WHAT YOU SHOULD DO: From the line containing "[0:22.27-0:23.27]" down to the final line of the entries below, return each line exactly and drop the pictures.

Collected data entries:
——

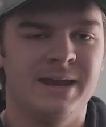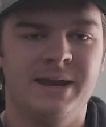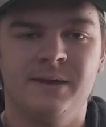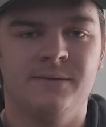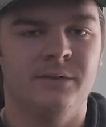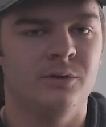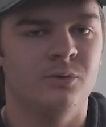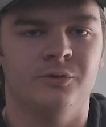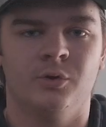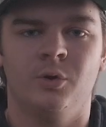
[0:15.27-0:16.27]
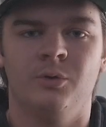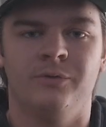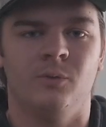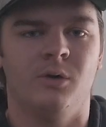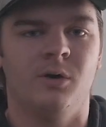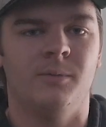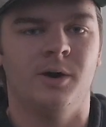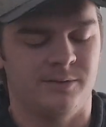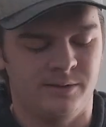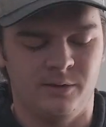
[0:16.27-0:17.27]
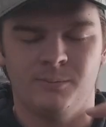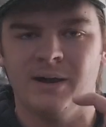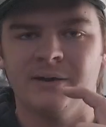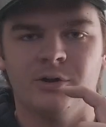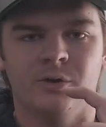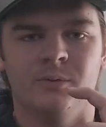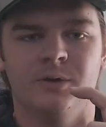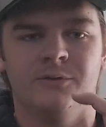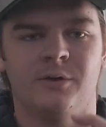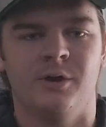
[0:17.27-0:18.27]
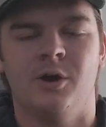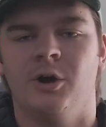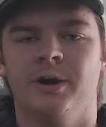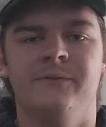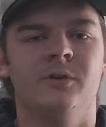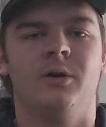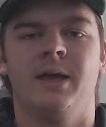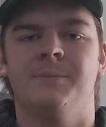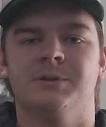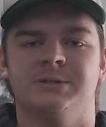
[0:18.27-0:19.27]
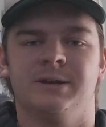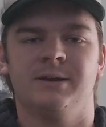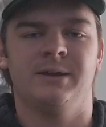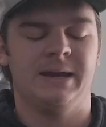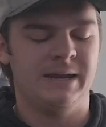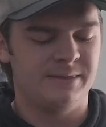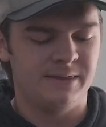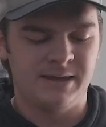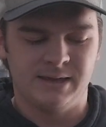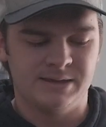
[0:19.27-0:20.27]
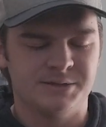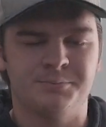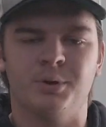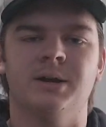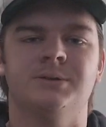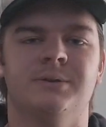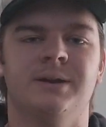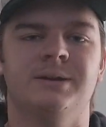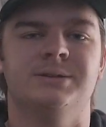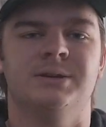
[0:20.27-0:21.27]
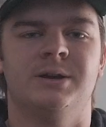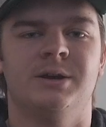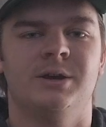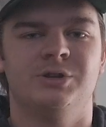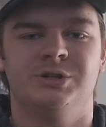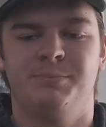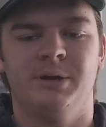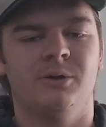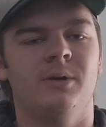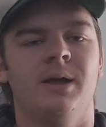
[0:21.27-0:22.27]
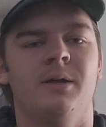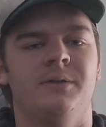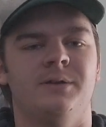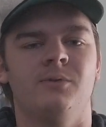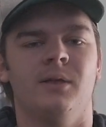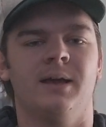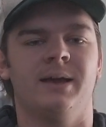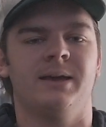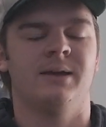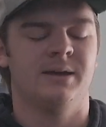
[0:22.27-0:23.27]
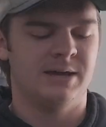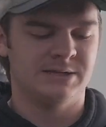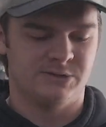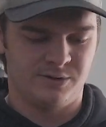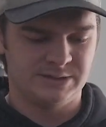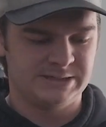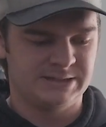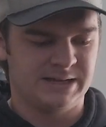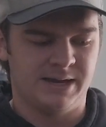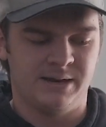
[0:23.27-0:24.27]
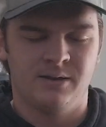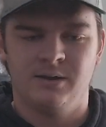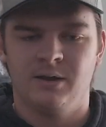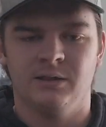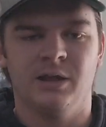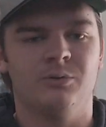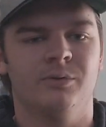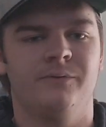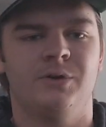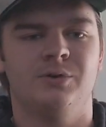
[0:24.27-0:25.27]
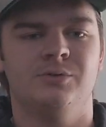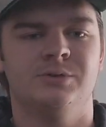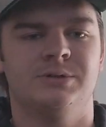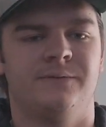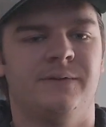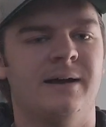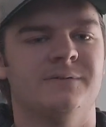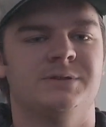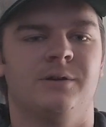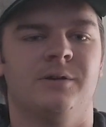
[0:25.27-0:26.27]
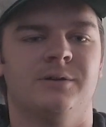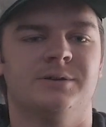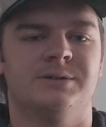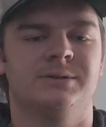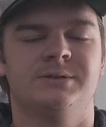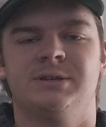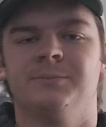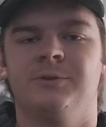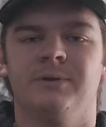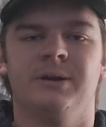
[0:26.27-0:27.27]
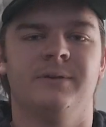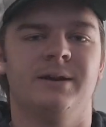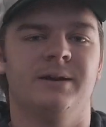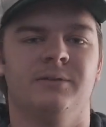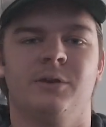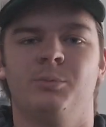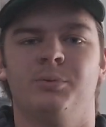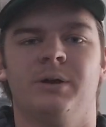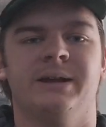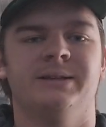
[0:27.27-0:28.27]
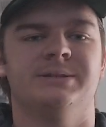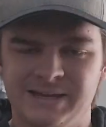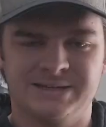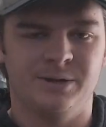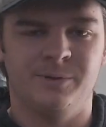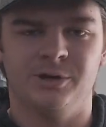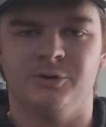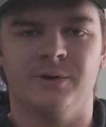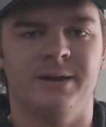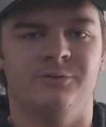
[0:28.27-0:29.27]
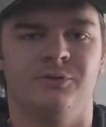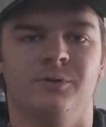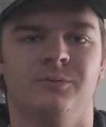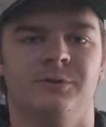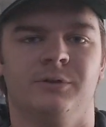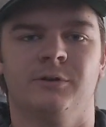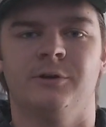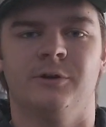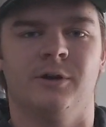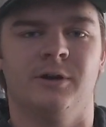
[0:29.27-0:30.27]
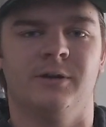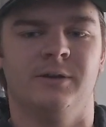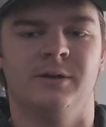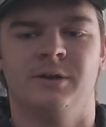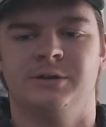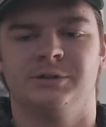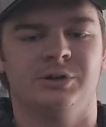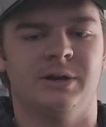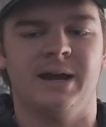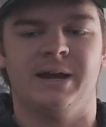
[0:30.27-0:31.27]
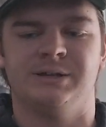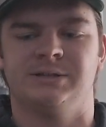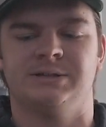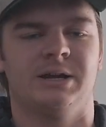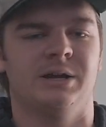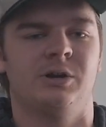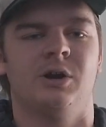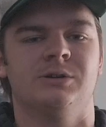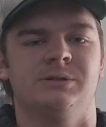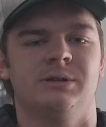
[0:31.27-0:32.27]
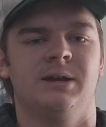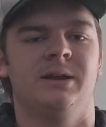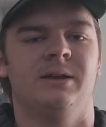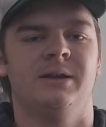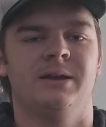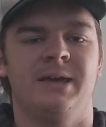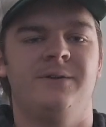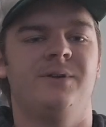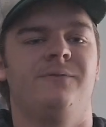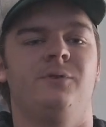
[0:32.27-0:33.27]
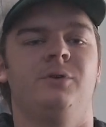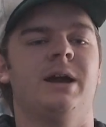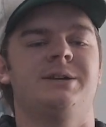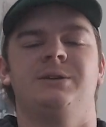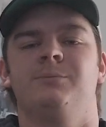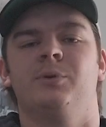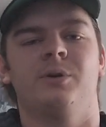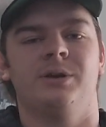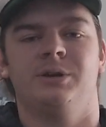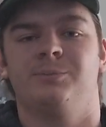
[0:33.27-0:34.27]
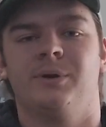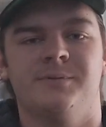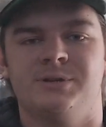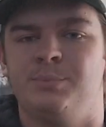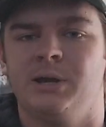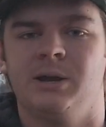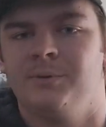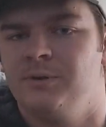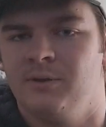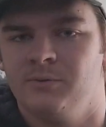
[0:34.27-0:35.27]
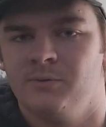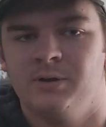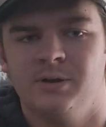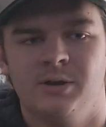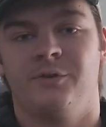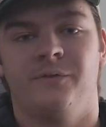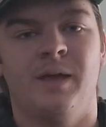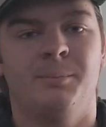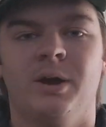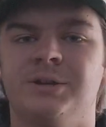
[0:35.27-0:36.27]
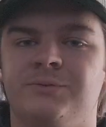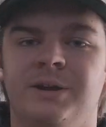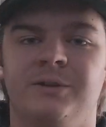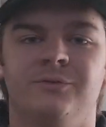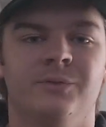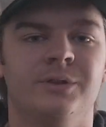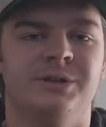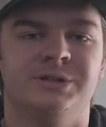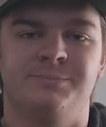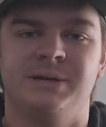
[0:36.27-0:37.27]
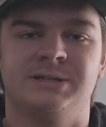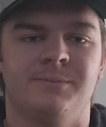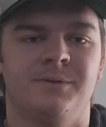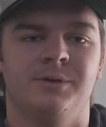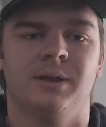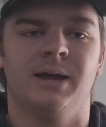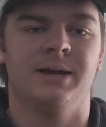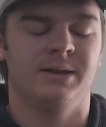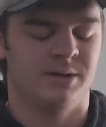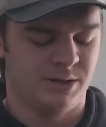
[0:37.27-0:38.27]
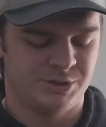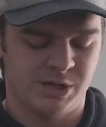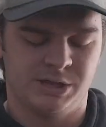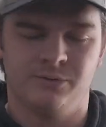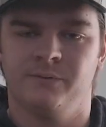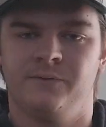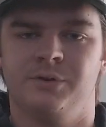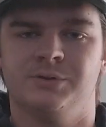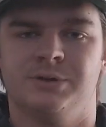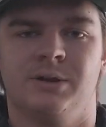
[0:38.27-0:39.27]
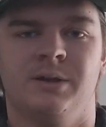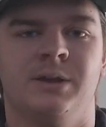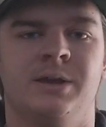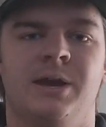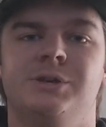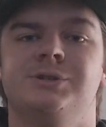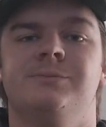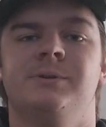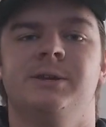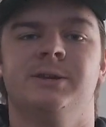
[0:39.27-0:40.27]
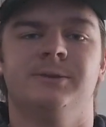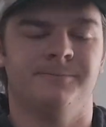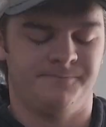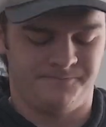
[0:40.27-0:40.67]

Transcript: Any of the little drones at Walmart, the little micro ones, or even on Amazon, anything in this price range, just pick one out that you like, as long as it's got a lot of reviews, 5 stars, something around there, low price. It's going to be a great drone to learn on, to crash. It's not going to cost you a lot. Even if you crash it and broke it, you could probably just pick up another one. So for that price range, really just pick something you like, check the reviews on it, and you should be good.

——

TASK RESPONSE:
[0:22.27-0:23.27]
[0:23.27-0:24.27]
[0:24.27-0:25.27]
[0:25.27-0:26.27]
[0:26.27-0:27.27]
[0:27.27-0:28.27]
[0:28.27-0:29.27]
[0:29.27-0:30.27]
[0:30.27-0:31.27]
[0:31.27-0:32.27]
[0:32.27-0:33.27]
[0:33.27-0:34.27]
[0:34.27-0:35.27]
[0:35.27-0:36.27]
[0:36.27-0:37.27]
[0:37.27-0:38.27]
[0:38.27-0:39.27]
[0:39.27-0:40.27]
[0:40.27-0:40.67]

Transcript: Any of the little drones at Walmart, the little micro ones, or even on Amazon, anything in this price range, just pick one out that you like, as long as it's got a lot of reviews, 5 stars, something around there, low price. It's going to be a great drone to learn on, to crash. It's not going to cost you a lot. Even if you crash it and broke it, you could probably just pick up another one. So for that price range, really just pick something you like, check the reviews on it, and you should be good.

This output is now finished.